(Collected data)
= = = =

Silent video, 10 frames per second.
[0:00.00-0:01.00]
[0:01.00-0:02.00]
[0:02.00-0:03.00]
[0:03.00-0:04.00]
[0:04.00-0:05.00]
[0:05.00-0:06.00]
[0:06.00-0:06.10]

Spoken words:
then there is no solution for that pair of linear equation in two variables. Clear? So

= = = =

* **The task**
Please return the records above exactly as they are written.

* **Answer box**
Silent video, 10 frames per second.
[0:00.00-0:01.00]
[0:01.00-0:02.00]
[0:02.00-0:03.00]
[0:03.00-0:04.00]
[0:04.00-0:05.00]
[0:05.00-0:06.00]
[0:06.00-0:06.10]

Spoken words:
then there is no solution for that pair of linear equation in two variables. Clear? So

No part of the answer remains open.